Posted to issues@spark.apache.org by "Wenchen Fan (JIRA)" <ji...@apache.org> on 2017/10/26 20:46:00 UTC
[jira] [Resolved] (SPARK-22328) ClosureCleaner misses referenced
superclass fields, gives them null values
[ https://issues.apache.org/jira/browse/SPARK-22328?page=com.atlassian.jira.plugin.system.issuetabpanels:all-tabpanel ]
Wenchen Fan resolved SPARK-22328.
---------------------------------
Resolution: Fixed
Fix Version/s: 2.3.0
2.2.1
Issue resolved by pull request 19556
[https://github.com/apache/spark/pull/19556]
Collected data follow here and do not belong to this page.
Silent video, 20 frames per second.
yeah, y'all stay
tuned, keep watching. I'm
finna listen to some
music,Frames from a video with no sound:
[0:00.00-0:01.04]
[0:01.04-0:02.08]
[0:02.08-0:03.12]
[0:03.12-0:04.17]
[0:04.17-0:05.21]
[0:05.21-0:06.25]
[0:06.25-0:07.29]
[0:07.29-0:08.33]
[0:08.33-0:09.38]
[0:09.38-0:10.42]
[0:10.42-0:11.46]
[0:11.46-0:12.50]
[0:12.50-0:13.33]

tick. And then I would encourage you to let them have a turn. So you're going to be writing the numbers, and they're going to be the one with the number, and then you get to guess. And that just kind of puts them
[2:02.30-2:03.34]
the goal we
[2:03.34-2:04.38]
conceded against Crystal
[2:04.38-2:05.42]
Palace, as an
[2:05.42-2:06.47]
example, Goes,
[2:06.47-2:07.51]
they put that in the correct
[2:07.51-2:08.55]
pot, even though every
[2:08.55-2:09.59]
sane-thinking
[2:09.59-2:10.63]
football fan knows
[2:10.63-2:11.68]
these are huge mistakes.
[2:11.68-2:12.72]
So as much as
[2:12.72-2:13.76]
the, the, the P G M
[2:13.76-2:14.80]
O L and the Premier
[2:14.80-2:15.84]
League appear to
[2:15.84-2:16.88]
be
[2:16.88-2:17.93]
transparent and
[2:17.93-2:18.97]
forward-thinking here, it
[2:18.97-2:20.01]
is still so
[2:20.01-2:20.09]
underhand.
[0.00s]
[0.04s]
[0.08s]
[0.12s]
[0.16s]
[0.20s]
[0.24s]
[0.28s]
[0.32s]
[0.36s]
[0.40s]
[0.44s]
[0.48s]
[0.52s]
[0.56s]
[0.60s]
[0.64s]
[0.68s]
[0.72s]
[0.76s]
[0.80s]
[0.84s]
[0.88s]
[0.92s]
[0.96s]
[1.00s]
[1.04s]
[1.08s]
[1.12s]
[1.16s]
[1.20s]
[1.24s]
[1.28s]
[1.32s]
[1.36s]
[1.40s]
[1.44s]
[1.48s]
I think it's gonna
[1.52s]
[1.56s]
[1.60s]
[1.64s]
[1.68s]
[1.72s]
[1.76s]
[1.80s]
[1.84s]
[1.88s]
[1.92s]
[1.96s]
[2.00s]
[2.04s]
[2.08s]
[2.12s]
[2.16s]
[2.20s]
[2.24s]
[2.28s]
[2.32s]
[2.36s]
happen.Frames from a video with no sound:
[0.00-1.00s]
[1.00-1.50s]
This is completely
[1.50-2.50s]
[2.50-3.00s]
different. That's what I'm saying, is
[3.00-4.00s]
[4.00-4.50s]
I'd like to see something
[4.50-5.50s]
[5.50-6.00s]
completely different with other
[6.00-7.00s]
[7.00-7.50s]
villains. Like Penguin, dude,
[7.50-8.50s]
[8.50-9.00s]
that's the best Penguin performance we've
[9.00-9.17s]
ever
> ClosureCleaner misses referenced superclass fields, gives them null values
> --------------------------------------------------------------------------
>
> Key: SPARK-22328
> URL: https://issues.apache.org/jira/browse/SPARK-22328
> Project: Spark
> Issue Type: Bug
> Components: Spark Core
> Affects Versions: 2.2.0
> Reporter: Ryan Williams
> Fix For: 2.2.1, 2.3.0
>
>
> [Runnable repro here|https://github.com/ryan-williams/spark-bugs/tree/closure]:
> Superclass with some fields:
> {code}
> abstract class App extends Serializable {
> // SparkContext stub
> @transient lazy val sc = new SparkContext(new SparkConf().setAppName("test").setMaster("local[4]").set("spark.ui.showConsoleProgress", "false"))
> // These fields get missed by the ClosureCleaner in some situations
> val n1 = 111
> val s1 = "aaa"
> // Simple scaffolding to exercise passing a closure to RDD.foreach in subclasses
> def rdd = sc.parallelize(1 to 1)
> def run(name: String): Unit = {
> print(s"$name:\t")
> body()
> sc.stop()
> }
> def body(): Unit
> }
> {code}
> Running a simple Spark job with various instantiations of this class:
> {code}
> object Main {
> /** [[App]]s generated this way will not correctly detect references to [[App.n1]] in Spark closures */
> val fn = () ⇒ new App {
> val n2 = 222
> val s2 = "bbb"
> def body(): Unit = rdd.foreach { _ ⇒ println(s"$n1, $n2, $s1, $s2") }
> }
> /** Doesn't serialize closures correctly */
> val app1 = fn()
> /** Works fine */
> val app2 =
> new App {
> val n2 = 222
> val s2 = "bbb"
> def body(): Unit = rdd.foreach { _ ⇒ println(s"$n1, $n2, $s1, $s2") }
> }
> /** [[App]]s created this way also work fine */
> def makeApp(): App =
> new App {
> val n2 = 222
> val s2 = "bbb"
> def body(): Unit = rdd.foreach { _ ⇒ println(s"$n1, $n2, $s1, $s2") }
> }
> val app3 = makeApp() // ok
> val fn2 = () ⇒ makeApp() // ok
> def main(args: Array[String]): Unit = {
> fn().run("fn") // bad: n1 → 0, s1 → null
> app1.run("app1") // bad: n1 → 0, s1 → null
> app2.run("app2") // ok
> app3.run("app3") // ok
> fn2().run("fn2") // ok
> }
> }
> {code}
> Build + Run:
> {code}
> $ sbt run
> …
> fn: 0, 222, null, bbb
> app1: 0, 222, null, bbb
> app2: 111, 222, aaa, bbb
> app3: 111, 222, aaa, bbb
> fn2: 111, 222, aaa, bbb
> {code}
> The first two versions have {{0}} and {{null}}, resp., for the {{A.n1}} and {{A.s1}} fields.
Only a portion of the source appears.